Micron's India Fab Ships First Chips to Dell
Micron has inaugurated the world's largest semiconductor clean room at its new facility in Gujarat, India, with the first made-in-India memory modules already shipped to Dell. CEO Sanjay Mehrotra projects the plant will produce hundreds of millions of AI-ready chips annually, marking a major step in India's ambition to become a global semiconductor hub.

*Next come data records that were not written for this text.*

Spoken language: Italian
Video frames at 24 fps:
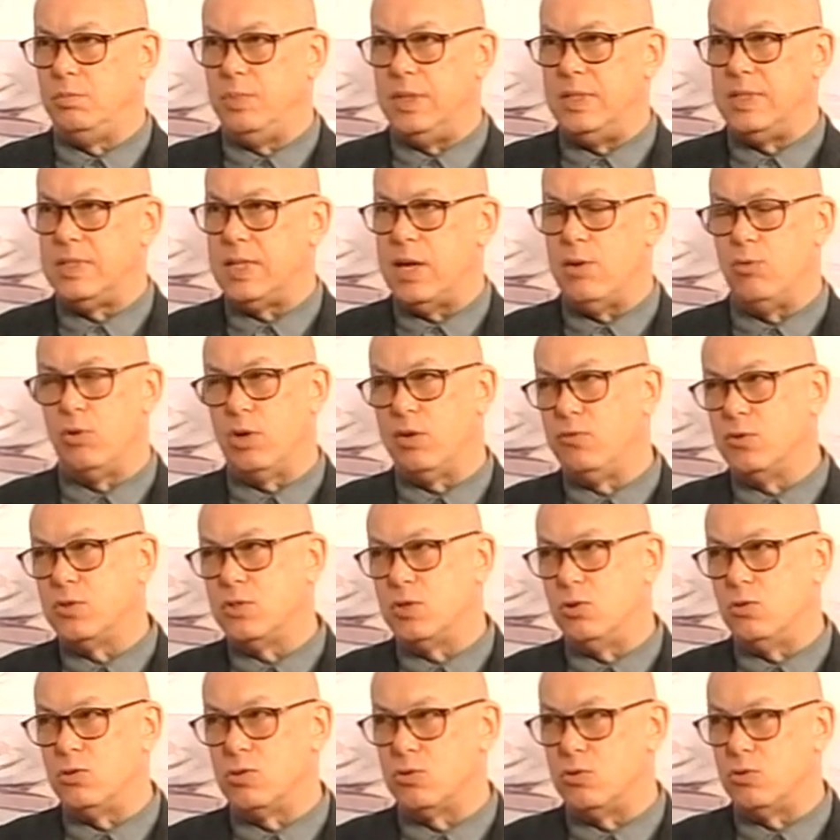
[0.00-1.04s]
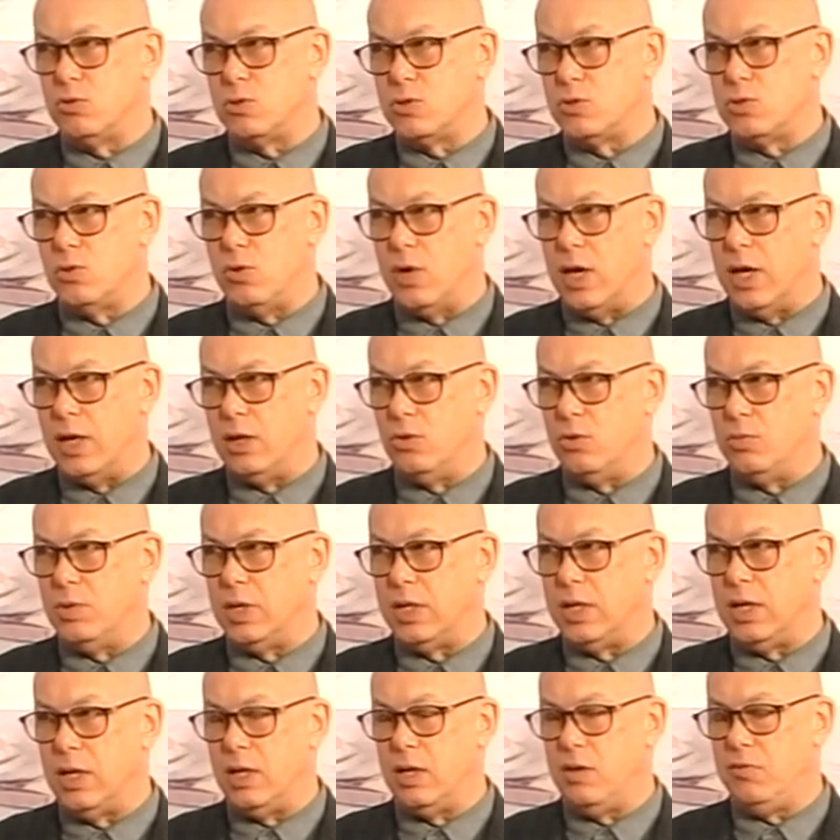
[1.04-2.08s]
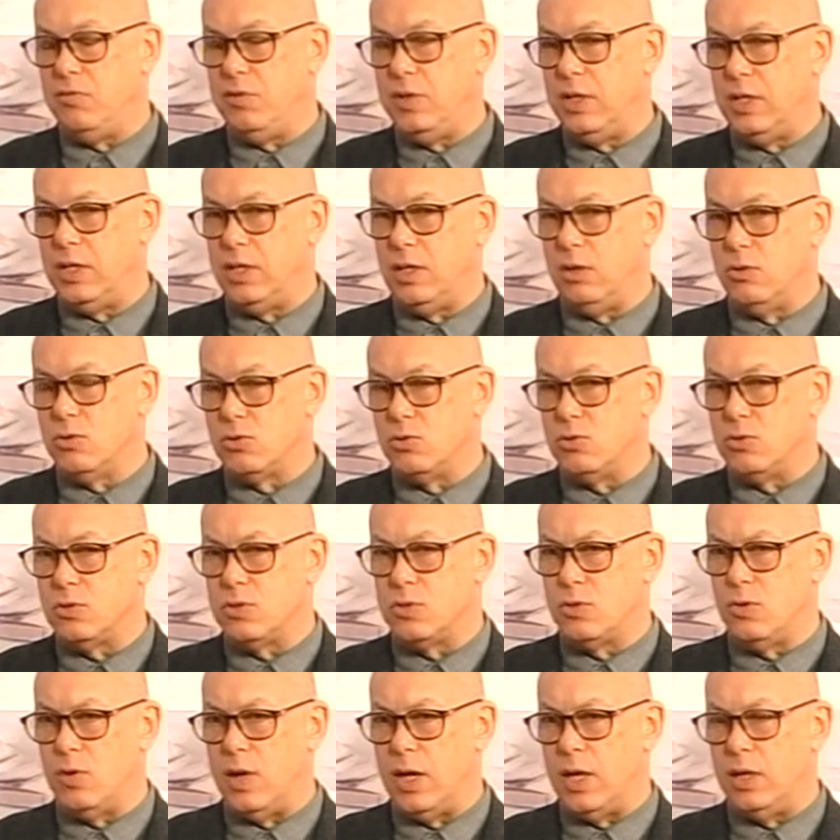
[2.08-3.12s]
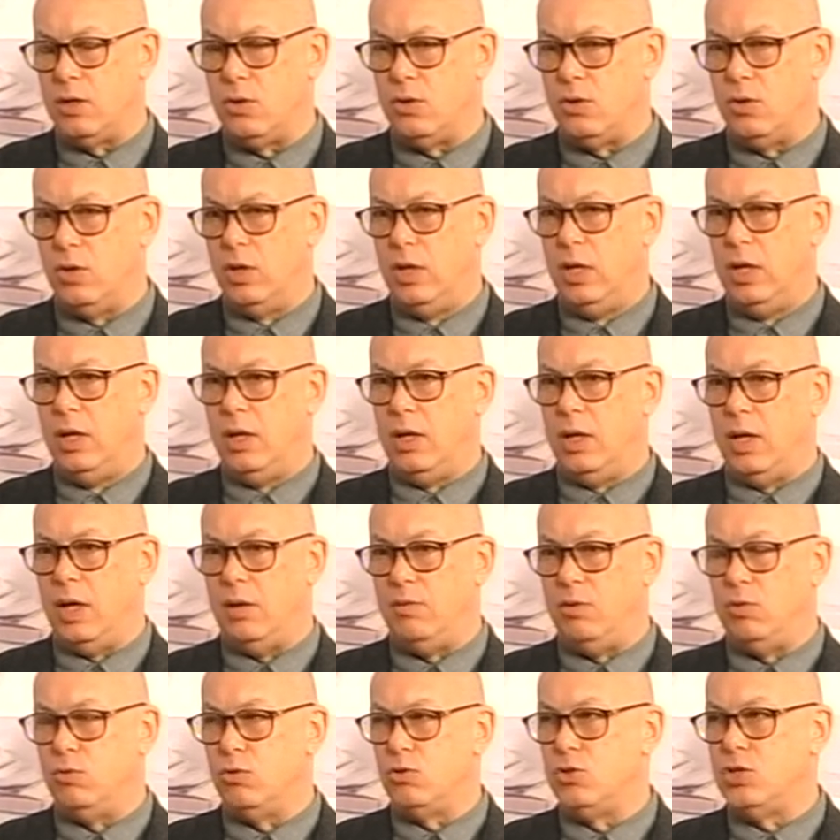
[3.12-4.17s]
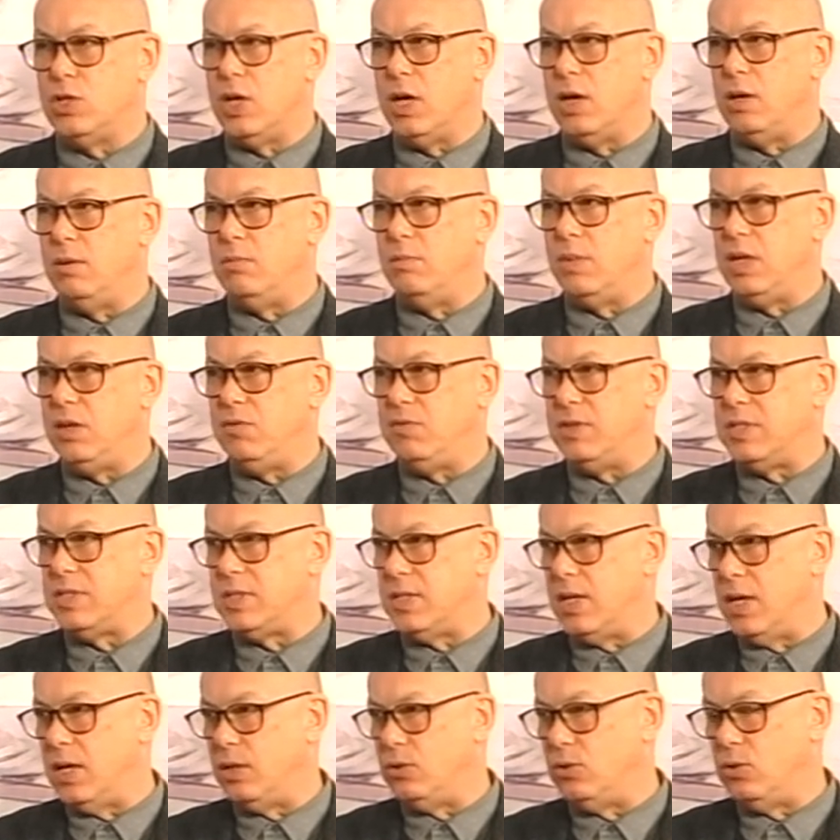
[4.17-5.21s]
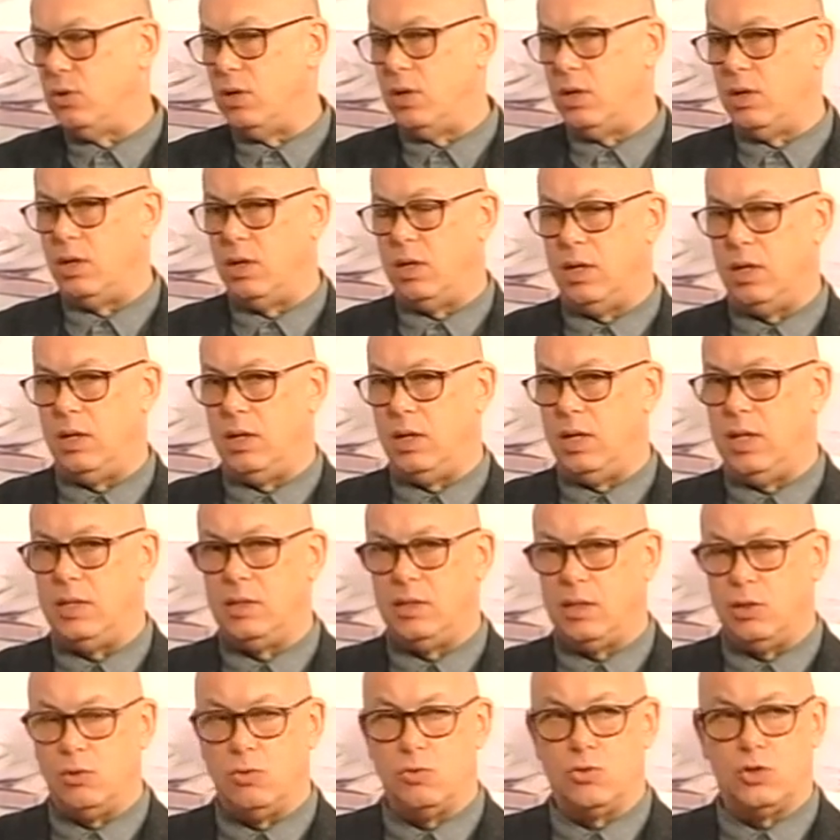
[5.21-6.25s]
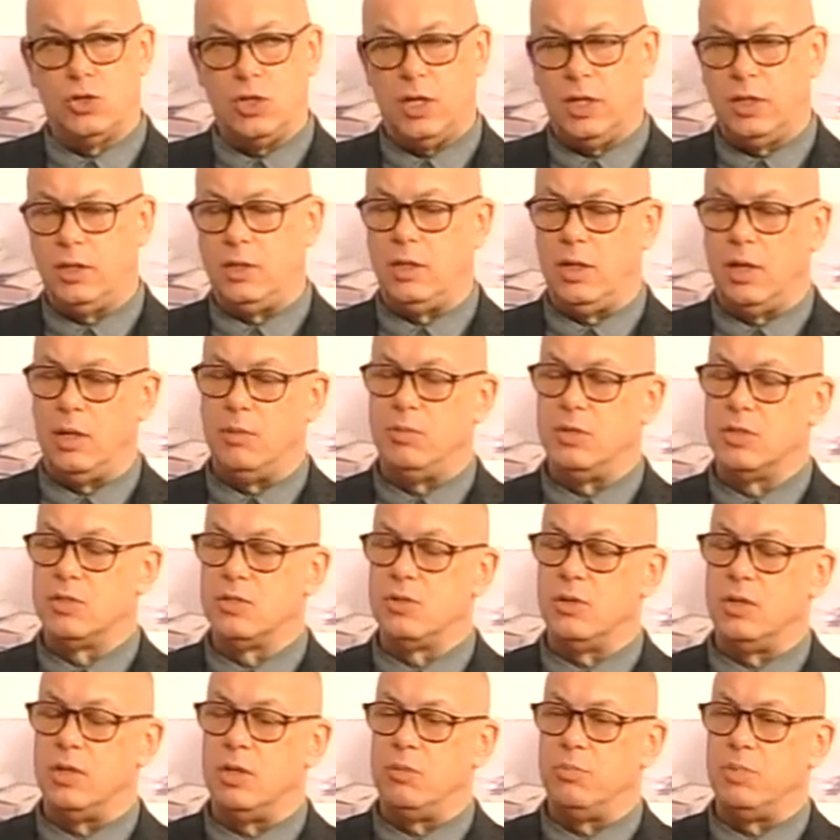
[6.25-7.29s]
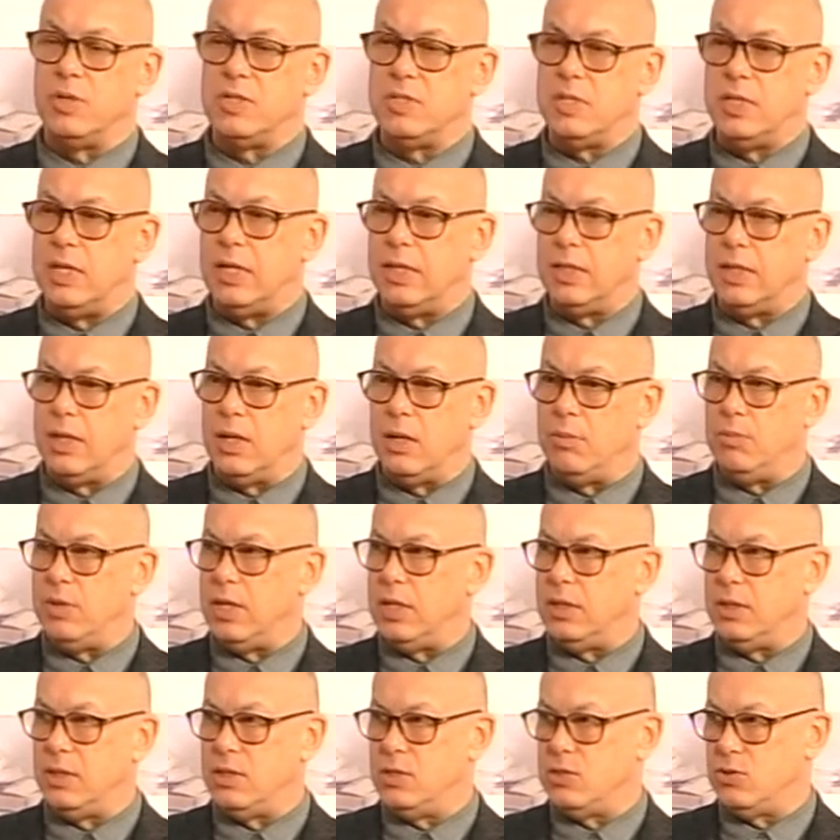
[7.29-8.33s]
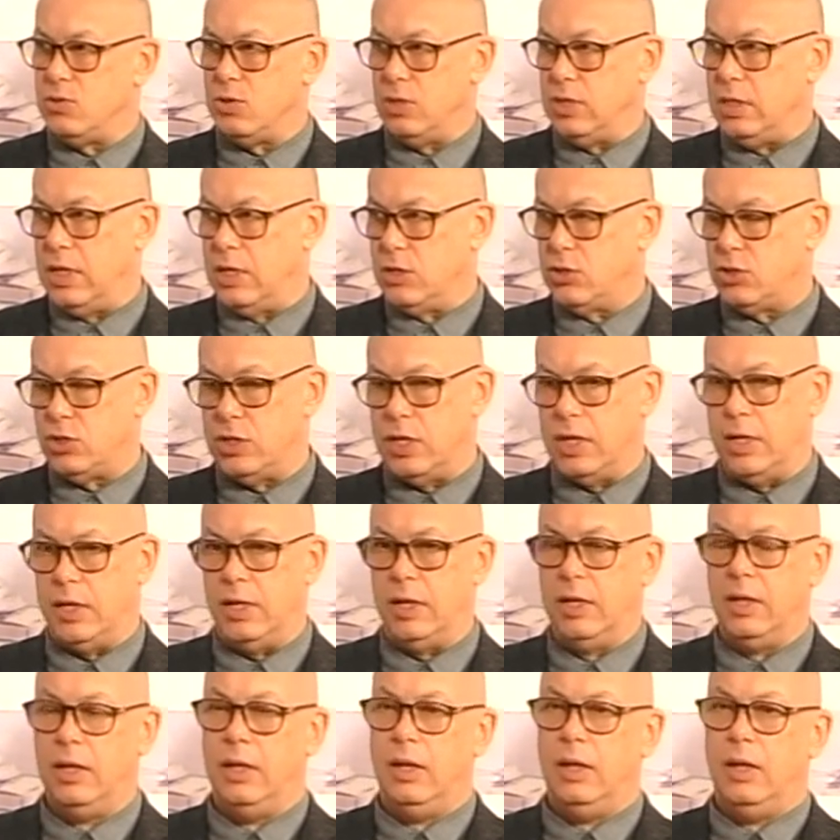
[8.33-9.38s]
pensavo che fosse lo scorso anno perché alla fine dello scorso anno avevo già manifestato all'ente concerti nella persona del Presidente la mia intenzione di lasciare.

The total investment in the Sanand, Gujarat facility is a combined $2.75 billion. Micron is investing up to $825 million, supported by 50% fiscal support on the total project cost from the Indian central government and 20% in incentives from the state of Gujarat. This facility is an assembly and test plant, not a full-scale fabrication unit. It will focus on transforming finished DRAM and NAND wafers from Micron's global network into Ball Grid Array (BGA) packages, memory modules, and solid-state drives for domestic and international markets. Phase 1 includes a 500,000-square-foot cleanroom space, one of the largest of its kind. A second phase of similar scale is planned for the latter half of the decade, with Micron already inviting bids for its design and construction. The project is expected to create 5,000 direct and 15,000 indirect jobs. The plant's establishment is a key component of the U.S.-India initiative on Critical and Emerging Technology (iCET). U.S. officials have framed the project as essential for building secure, resilient semiconductor supply chains among trusted partners, explicitly offering an alternative to China-centric supply chains. To address the talent pipeline, India has launched several national-level initiatives. The Chips to Startup (C2S) program aims to train 85,000 engineers in VLSI and embedded system design by 2027, while the India Semiconductor Workforce Development Program (ISWDP) partners with institutions like the Indian Institute of Science to bridge the skill gap. This plant is the first project approved under the government's comprehensive India Semiconductor Mission (ISM). The mission, backed by a ₹76,000 crore (approx. $9.2 billion) fund, aims to build a complete domestic ecosystem, from design and fabrication to packaging, reducing the nation's heavy reliance on semiconductor imports.